By 1975, all western states except Arizona had adopted some form of mining and reclamation standards and regulations.With a strong commitment from the Colorado Department of Natural Resources, the Colorado Mined Land Reclamation Division was created in early 1976 to regulate non-coal mining operations. The Colorado Mined Land Reclamation Act was passed, and a Mined Land Reclamation Board was appointed to serve in an administrative and adjudicatory capacity.
The Federal government passed the Surface Mining Control and Reclamation Act, specific to coal mining, in 1977, and as an equivalent to the federal law, the Colorado Surface Coal Mining Reclamation Act was passed in 1979, approved at the federal level in 1980, and placed under the administration and adjudication of the Colorado Mined Land Reclamation Board.
Colorado has continued to operate under these two programs, amending them as necessary. Since 1980, the greatest changes have been in incorporating environmental protection provisions, protecting adjacent properties and water resources, improving bonding procedures, and addressing higher risk operations by creating specific regulations for operations posing a higher degree of risk to persons, property, or the environment.

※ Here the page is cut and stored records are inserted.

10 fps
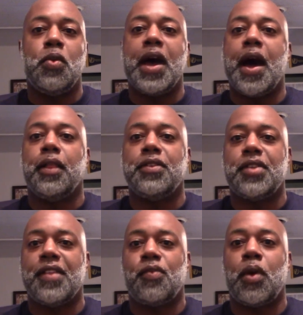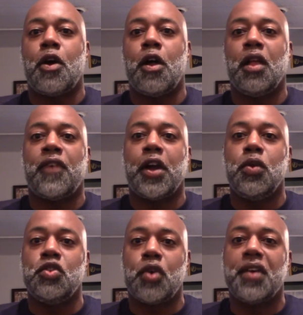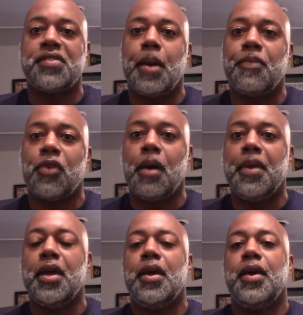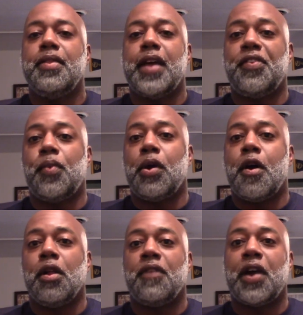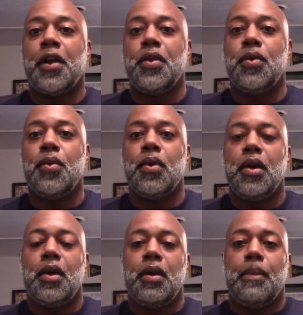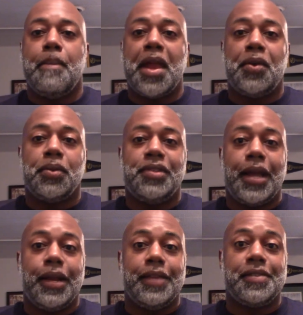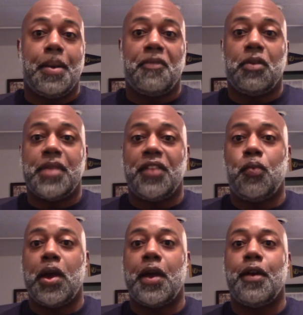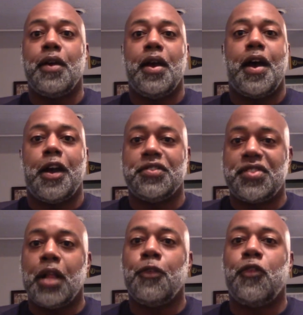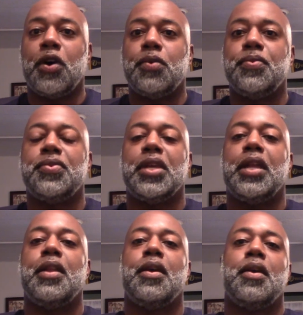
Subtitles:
knowledge. That's where all of our new drugs come from. That's where all of our new medical techniques come from. That's where our cell phones and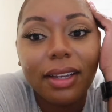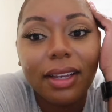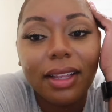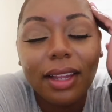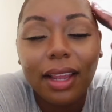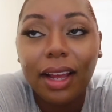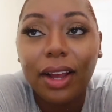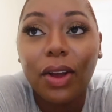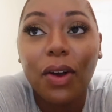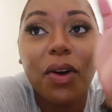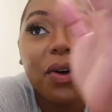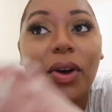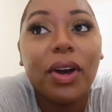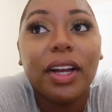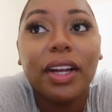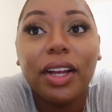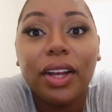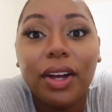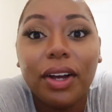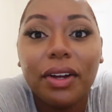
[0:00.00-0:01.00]
like
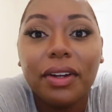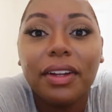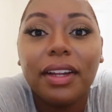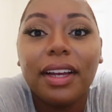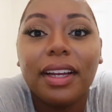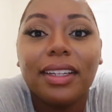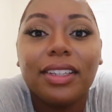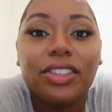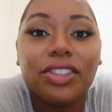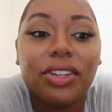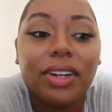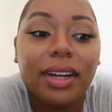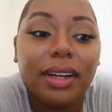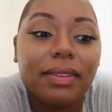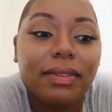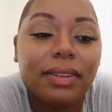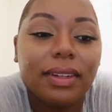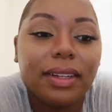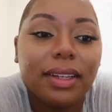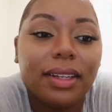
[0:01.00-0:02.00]
on go like
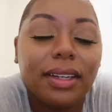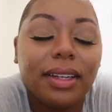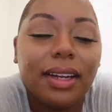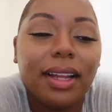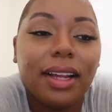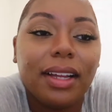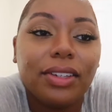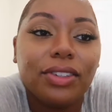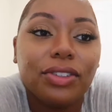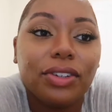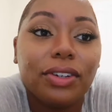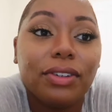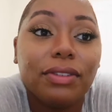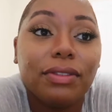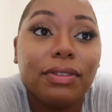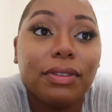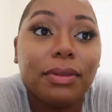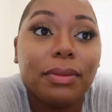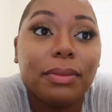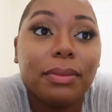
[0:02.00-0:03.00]
traveling. I drove
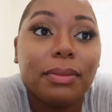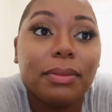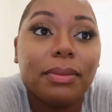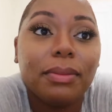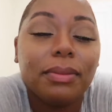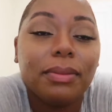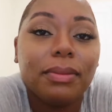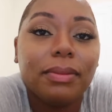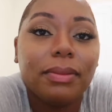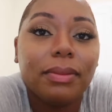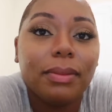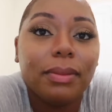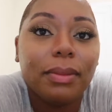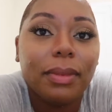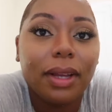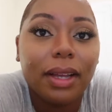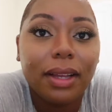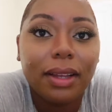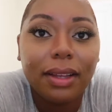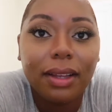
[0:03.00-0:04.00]
from
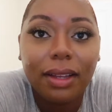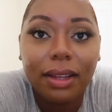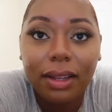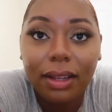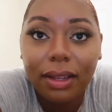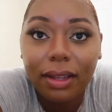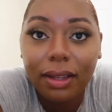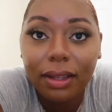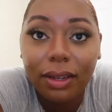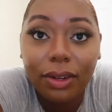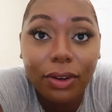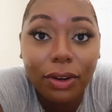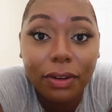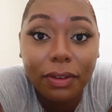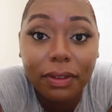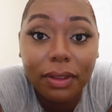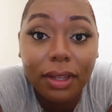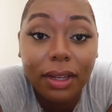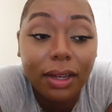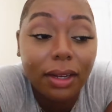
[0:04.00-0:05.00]

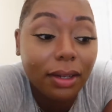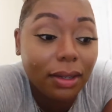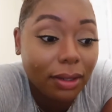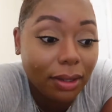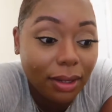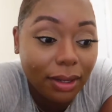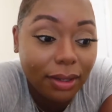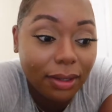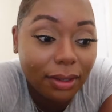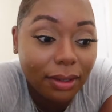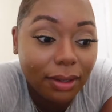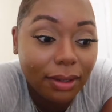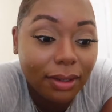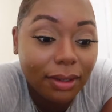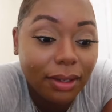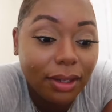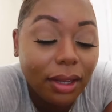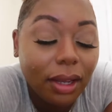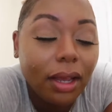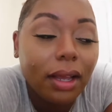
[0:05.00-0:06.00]
North Carolina
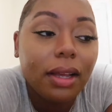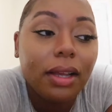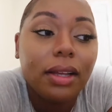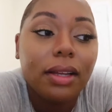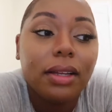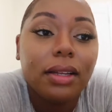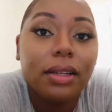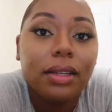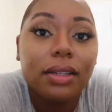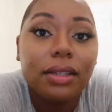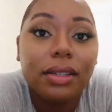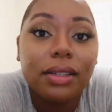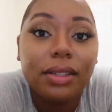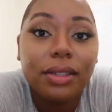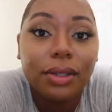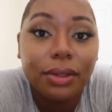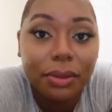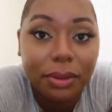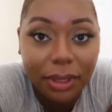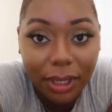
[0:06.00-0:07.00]

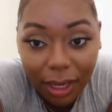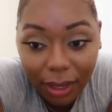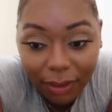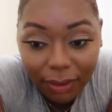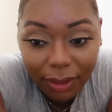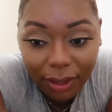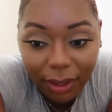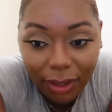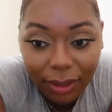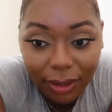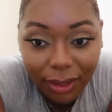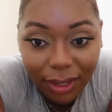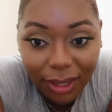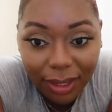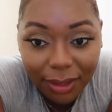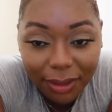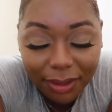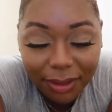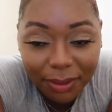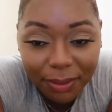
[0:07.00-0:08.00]
to South
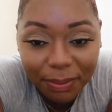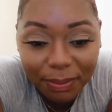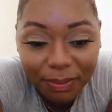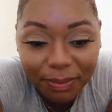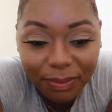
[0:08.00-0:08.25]
CarolinaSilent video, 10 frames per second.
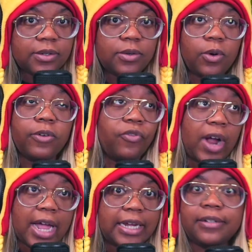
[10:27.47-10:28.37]
or
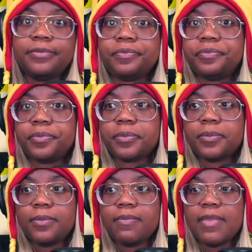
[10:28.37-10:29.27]
fried.
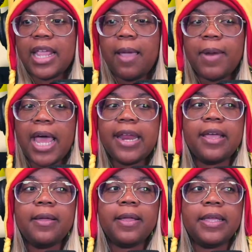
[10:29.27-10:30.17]
I'm not
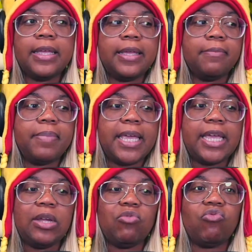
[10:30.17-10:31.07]
a
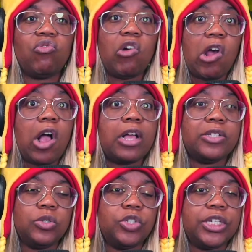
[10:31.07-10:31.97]
big raw
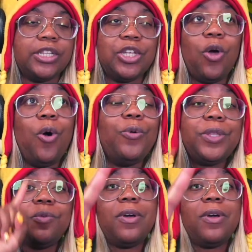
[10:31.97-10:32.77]
sushi. The only one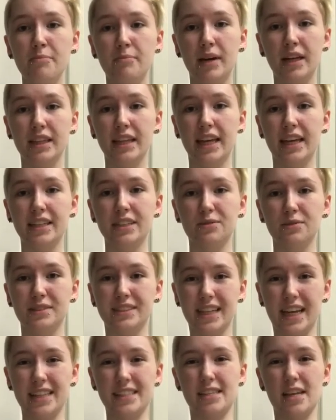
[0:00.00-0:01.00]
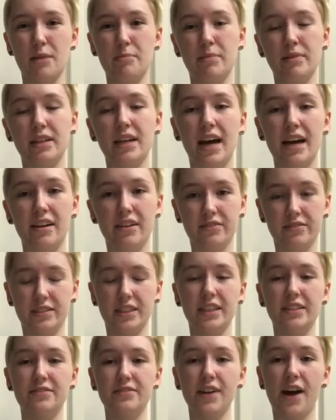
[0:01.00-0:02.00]
my legs will tense up and kind of
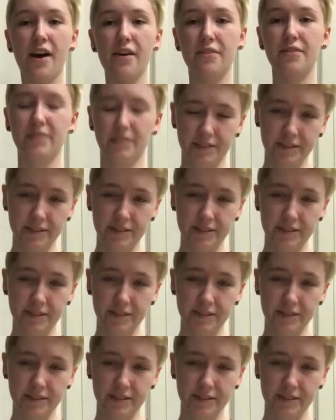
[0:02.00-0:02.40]
lift off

The Division of Mined Land Reclamation merged with several other divisions within the Department of Natural Resources to create the Division of Minerals and Geology (DMG) in 1992. Within DMG, the Office of Mined Land Reclamation (OMLR) administers rules and regulations through the Coal Program and the Minerals Program. In 1993, DMG amended the Minerals Act to give the Division and Board greater authority in bonding requirements and environmental engineering design and protection, and earlier grandfather protections were modified to retrofit old permits with the necessary new environmental requirements.